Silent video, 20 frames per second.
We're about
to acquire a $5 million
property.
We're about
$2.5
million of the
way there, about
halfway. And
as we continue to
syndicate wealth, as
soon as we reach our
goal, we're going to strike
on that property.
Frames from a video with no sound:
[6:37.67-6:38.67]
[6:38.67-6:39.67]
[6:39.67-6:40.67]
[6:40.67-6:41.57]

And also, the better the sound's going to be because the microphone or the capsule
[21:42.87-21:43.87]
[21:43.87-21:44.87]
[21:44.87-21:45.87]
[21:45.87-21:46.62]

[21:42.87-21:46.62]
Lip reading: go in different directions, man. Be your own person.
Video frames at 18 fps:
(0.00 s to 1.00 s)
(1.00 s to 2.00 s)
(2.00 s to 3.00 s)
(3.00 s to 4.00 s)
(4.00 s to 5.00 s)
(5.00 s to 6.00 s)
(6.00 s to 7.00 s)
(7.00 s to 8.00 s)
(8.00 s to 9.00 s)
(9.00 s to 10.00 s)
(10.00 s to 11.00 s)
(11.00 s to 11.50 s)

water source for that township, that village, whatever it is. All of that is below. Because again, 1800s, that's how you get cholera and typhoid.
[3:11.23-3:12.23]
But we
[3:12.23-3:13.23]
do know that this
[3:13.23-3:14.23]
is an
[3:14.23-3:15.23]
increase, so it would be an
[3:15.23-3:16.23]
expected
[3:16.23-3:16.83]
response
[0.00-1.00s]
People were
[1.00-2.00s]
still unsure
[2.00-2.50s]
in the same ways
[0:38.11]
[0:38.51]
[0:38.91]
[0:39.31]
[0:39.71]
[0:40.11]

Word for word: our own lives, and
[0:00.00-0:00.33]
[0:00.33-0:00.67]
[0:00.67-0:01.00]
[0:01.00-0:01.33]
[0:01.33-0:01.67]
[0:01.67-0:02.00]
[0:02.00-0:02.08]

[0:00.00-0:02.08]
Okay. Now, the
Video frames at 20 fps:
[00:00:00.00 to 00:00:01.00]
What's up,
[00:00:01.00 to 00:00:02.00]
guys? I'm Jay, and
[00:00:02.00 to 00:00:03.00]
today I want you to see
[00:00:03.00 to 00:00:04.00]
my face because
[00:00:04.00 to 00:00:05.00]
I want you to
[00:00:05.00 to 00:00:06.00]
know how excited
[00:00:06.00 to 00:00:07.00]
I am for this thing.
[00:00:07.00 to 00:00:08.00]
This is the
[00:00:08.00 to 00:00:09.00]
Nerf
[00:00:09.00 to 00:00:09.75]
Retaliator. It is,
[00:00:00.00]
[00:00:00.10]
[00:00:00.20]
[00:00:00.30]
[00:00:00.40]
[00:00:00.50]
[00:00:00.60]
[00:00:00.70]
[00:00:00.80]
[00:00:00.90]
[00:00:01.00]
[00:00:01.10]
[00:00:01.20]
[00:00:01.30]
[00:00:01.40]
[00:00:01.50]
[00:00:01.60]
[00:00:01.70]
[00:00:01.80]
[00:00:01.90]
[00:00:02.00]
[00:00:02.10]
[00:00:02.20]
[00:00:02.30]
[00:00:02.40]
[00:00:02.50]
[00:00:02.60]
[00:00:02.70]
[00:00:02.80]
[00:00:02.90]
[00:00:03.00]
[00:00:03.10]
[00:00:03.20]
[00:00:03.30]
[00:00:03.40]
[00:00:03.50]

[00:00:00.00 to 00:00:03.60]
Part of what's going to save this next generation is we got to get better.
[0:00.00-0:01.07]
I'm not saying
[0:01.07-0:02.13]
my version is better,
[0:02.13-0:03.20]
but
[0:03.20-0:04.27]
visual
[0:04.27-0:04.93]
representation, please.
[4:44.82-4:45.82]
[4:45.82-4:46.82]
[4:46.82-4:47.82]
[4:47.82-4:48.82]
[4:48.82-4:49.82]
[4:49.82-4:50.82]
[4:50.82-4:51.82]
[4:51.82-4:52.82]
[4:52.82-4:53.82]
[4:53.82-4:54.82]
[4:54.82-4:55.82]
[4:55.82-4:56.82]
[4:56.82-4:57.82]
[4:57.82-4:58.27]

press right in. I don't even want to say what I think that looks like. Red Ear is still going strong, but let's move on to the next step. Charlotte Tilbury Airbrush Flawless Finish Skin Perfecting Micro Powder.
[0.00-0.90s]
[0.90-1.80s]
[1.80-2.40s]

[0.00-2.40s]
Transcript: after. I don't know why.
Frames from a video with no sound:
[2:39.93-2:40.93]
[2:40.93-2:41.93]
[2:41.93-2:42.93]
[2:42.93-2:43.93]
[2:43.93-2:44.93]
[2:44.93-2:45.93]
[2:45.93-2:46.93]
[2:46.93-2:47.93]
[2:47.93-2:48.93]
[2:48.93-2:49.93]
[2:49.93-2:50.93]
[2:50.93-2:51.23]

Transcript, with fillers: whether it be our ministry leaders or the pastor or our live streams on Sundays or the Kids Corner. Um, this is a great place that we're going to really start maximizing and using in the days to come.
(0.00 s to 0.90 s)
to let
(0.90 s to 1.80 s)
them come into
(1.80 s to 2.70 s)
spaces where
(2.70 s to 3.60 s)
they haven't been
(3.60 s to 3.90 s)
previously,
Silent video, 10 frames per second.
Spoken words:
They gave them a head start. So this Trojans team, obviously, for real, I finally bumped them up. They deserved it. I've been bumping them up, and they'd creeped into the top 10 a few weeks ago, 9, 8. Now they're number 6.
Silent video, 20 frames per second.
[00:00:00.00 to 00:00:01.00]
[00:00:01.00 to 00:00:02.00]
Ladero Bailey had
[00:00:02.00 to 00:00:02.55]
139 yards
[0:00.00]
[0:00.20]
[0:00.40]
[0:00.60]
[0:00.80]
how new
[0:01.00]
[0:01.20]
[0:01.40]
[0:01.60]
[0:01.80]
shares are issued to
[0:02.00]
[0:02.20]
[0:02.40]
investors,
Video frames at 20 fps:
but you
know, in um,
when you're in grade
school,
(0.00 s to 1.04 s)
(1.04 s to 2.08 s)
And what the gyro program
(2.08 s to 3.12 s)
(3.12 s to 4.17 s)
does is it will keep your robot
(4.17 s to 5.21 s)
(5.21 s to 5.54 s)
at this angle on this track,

___

## Problem statement
Above are the entries. Output exactly the lines beginning with the line that has "[00:00:02.00]" and ending with the line that has "[4:49.82-4:50.82]".

## Answer box
[00:00:02.00]
[00:00:02.10]
[00:00:02.20]
[00:00:02.30]
[00:00:02.40]
[00:00:02.50]
[00:00:02.60]
[00:00:02.70]
[00:00:02.80]
[00:00:02.90]
[00:00:03.00]
[00:00:03.10]
[00:00:03.20]
[00:00:03.30]
[00:00:03.40]
[00:00:03.50]

[00:00:00.00 to 00:00:03.60]
Part of what's going to save this next generation is we got to get better.
[0:00.00-0:01.07]
I'm not saying
[0:01.07-0:02.13]
my version is better,
[0:02.13-0:03.20]
but
[0:03.20-0:04.27]
visual
[0:04.27-0:04.93]
representation, please.
[4:44.82-4:45.82]
[4:45.82-4:46.82]
[4:46.82-4:47.82]
[4:47.82-4:48.82]
[4:48.82-4:49.82]
[4:49.82-4:50.82]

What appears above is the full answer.